Чахлый рассвет. Озноб. И подушка мокрая.
Грохот. Хлипкая дверь гнется, щеколда еле держится, будто кто-то навалился с той стороны. Это за ним. За что?..
– Данила Андреевич! Немедленно откройте, что же вы…
Рывком с кровати. Вытер покрытый испариной лоб. Взгляд в зеркало над рукомойником – в волосах перо от подушки, глаза шалые.
Треск. Щеколда вылетела, дверь распахнулась под грузным телом хозяйки:
– Голубчик! Вы так кричали! Я думала, вас убивают! У меня вот, смотрите, – и продемонстрировала дрожащие, в темную старческую крупинку, руки, – что у вас стряслось?..
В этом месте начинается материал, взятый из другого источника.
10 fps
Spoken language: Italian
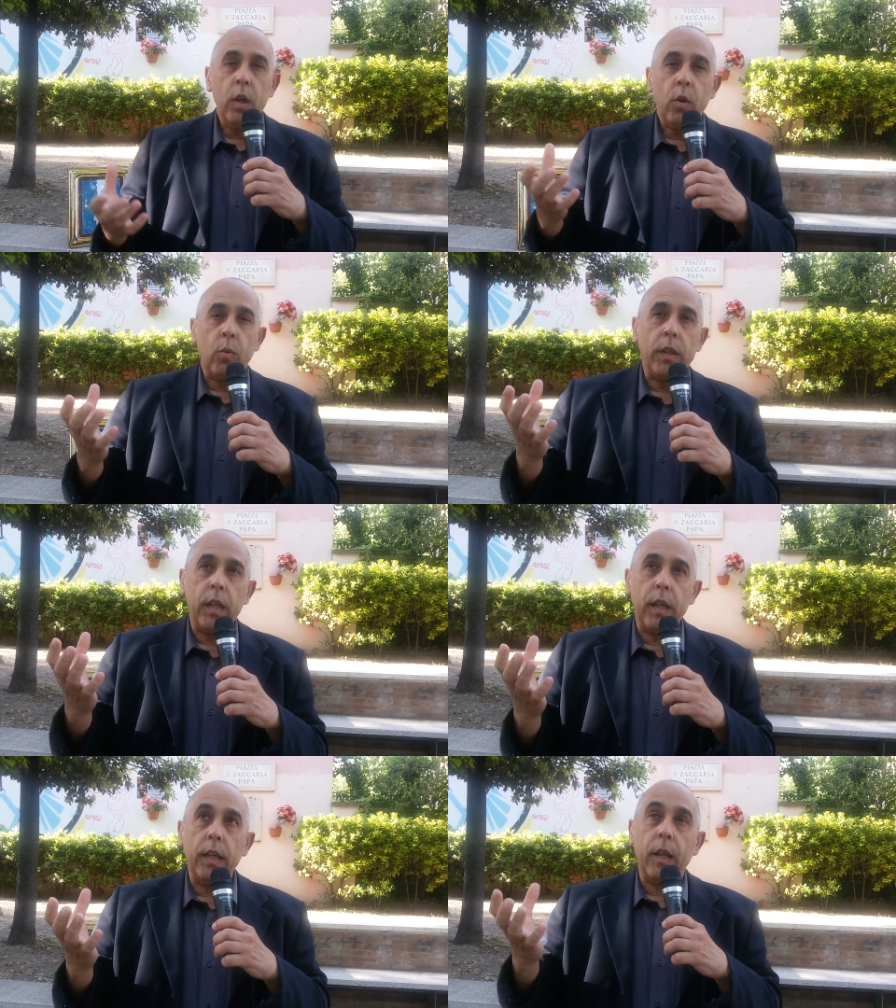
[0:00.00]

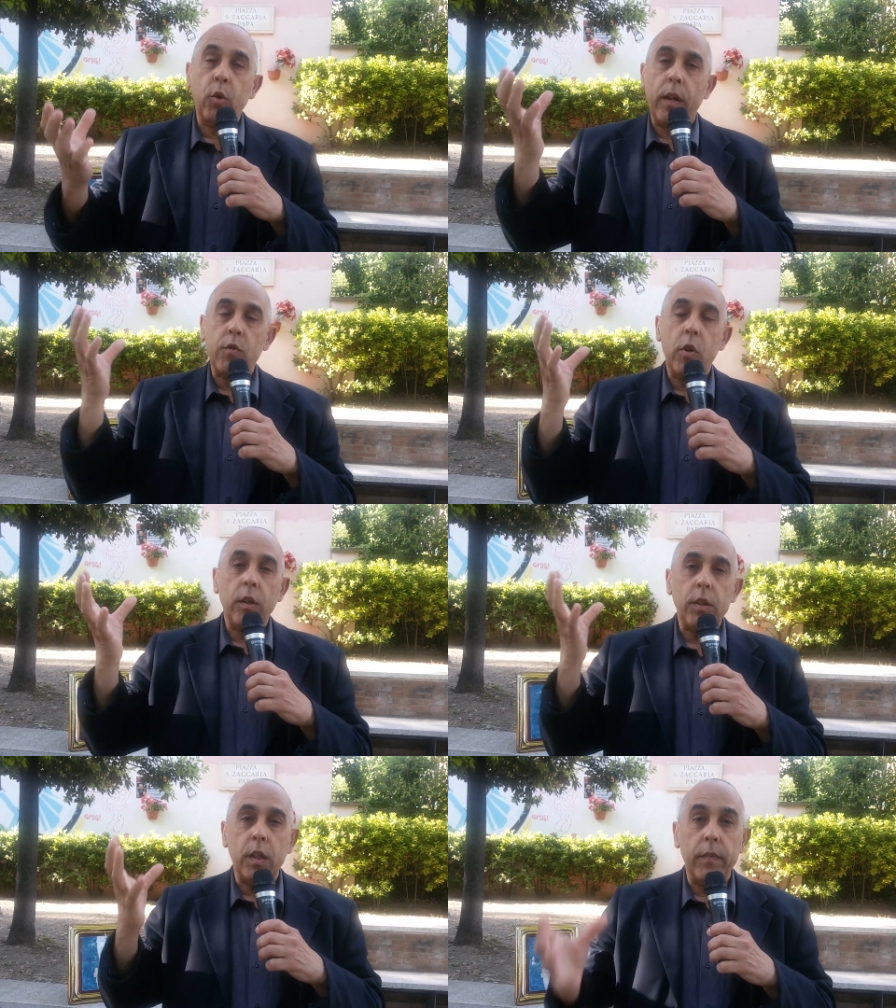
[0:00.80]
Quindi l'adorazione
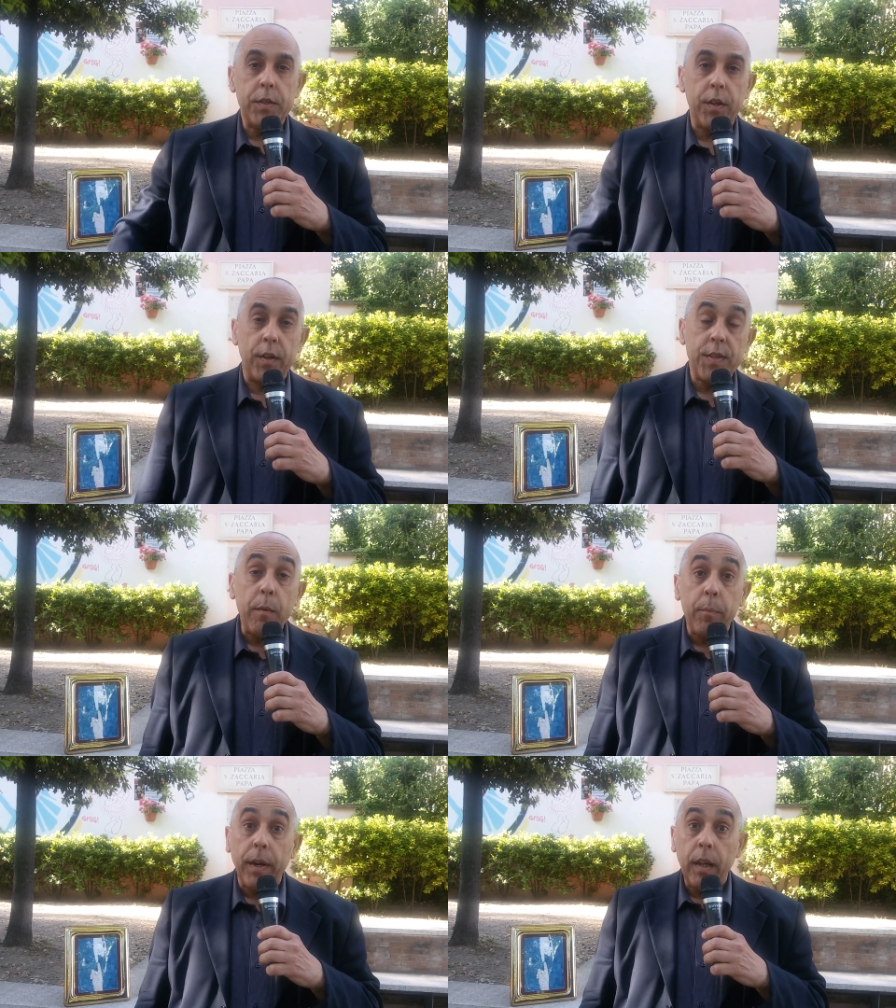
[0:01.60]
ci deve essere
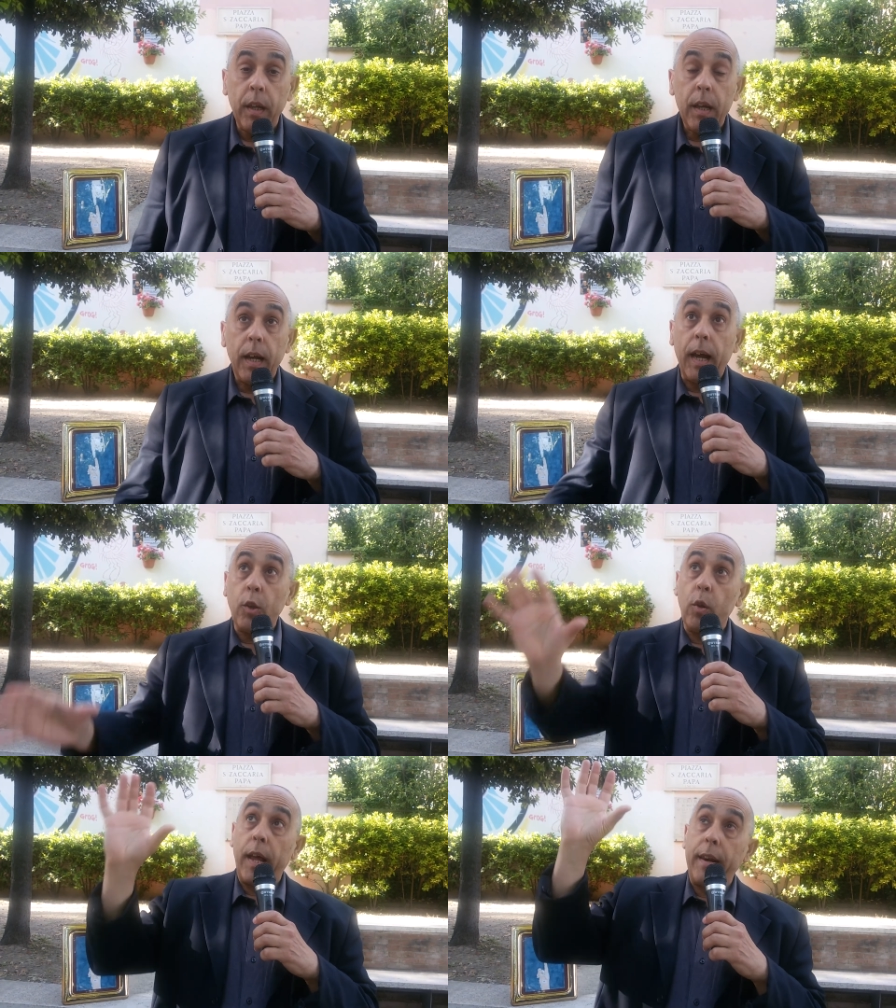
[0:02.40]
sempre,
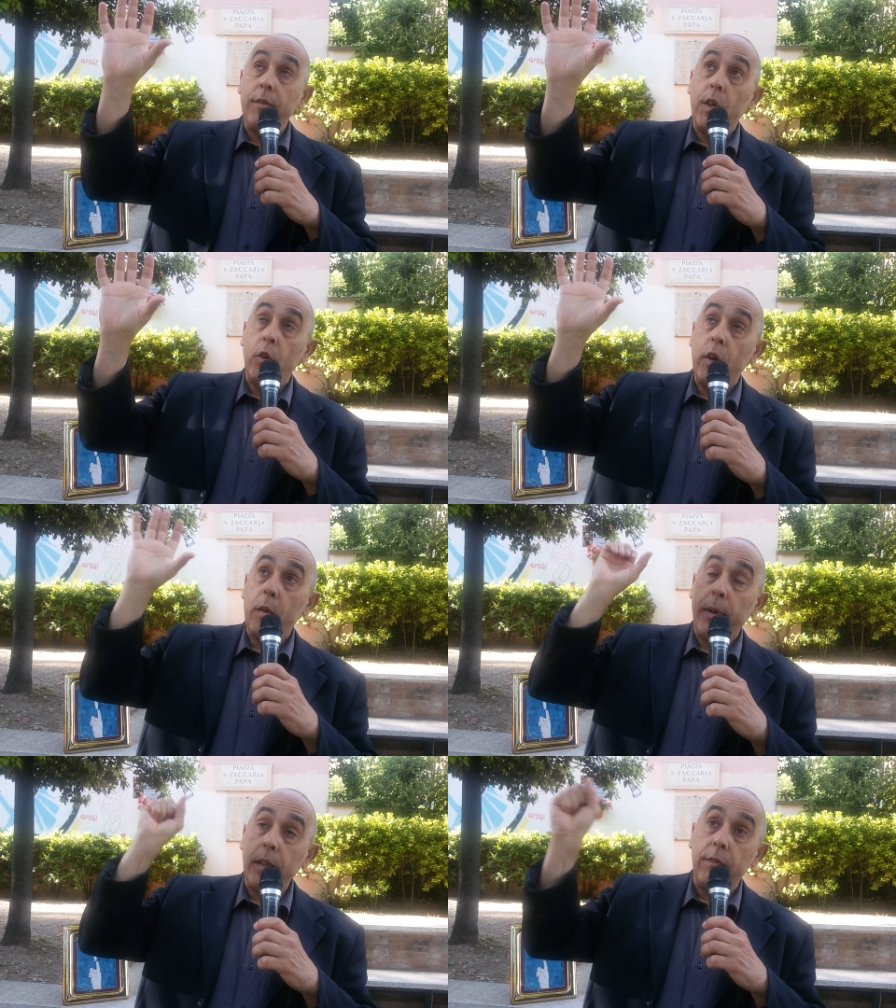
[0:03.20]
adorare il Signore,
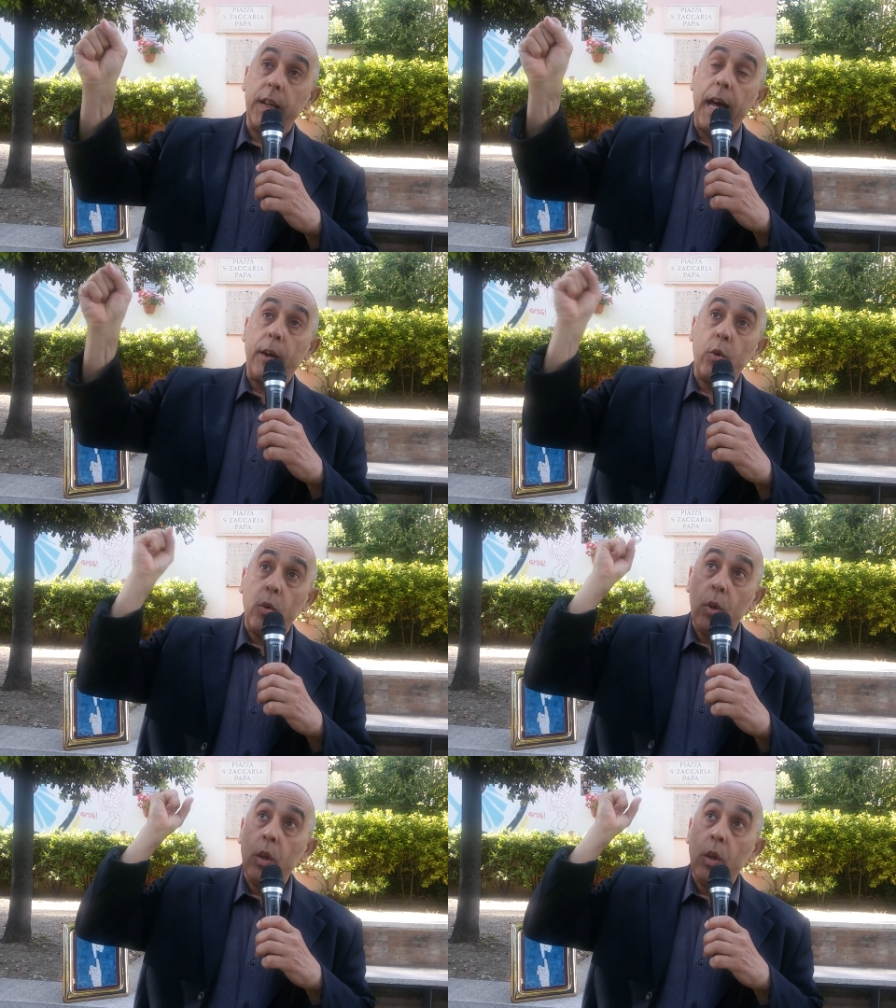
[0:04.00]
magnificarlo,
– Ничего, Надежда Аркадьевна, – забормотал он. – Сон это, дурной сон. Простите, что вас напугал. Я не нарочно, – как школяр перед классной дамой, честное слово!
– Может быть, вы вчера пили?! – голос хозяйки окреп.
Глаза зорко обшарили комнату, отметив и разоренную постель, и недопитую чашку чаю. Заглянули под умывальник – Надежда Аркадьевна гордилась, что у жильцов есть в комнатах удобства – и даже, казалось, просветили, словно рентгеновским лучом, закрытый шкаф. Под кипой тетрадей на столе что-то бугрилось – уж не фляга ли?..
– Что-то вы сам не свой всю неделю, – вынесла вердикт домовладелица.
– Я думаю, – начал было Данила, но хозяйка его перебила:
– Вот в том и беда: все сидите да думаете! А хоть бы гулять пошли. Гулять надо больше, от прогулок-то сны какие хорошие…
На эту отповедь ответа у него не нашлось. К тому же он знал, что чем ближе был срок уплаты за комнату, тем чаще хозяйка искала повод его навестить.
Кое-как, с помощью башмака и гвоздя, приладил на место щеколду – хотя жить его приватности до следующего кошмара.
Словно паутинка, мелодия из сна затихала в комнате.
***
– Халат! Халат! – раздались за окном крики старьевщика.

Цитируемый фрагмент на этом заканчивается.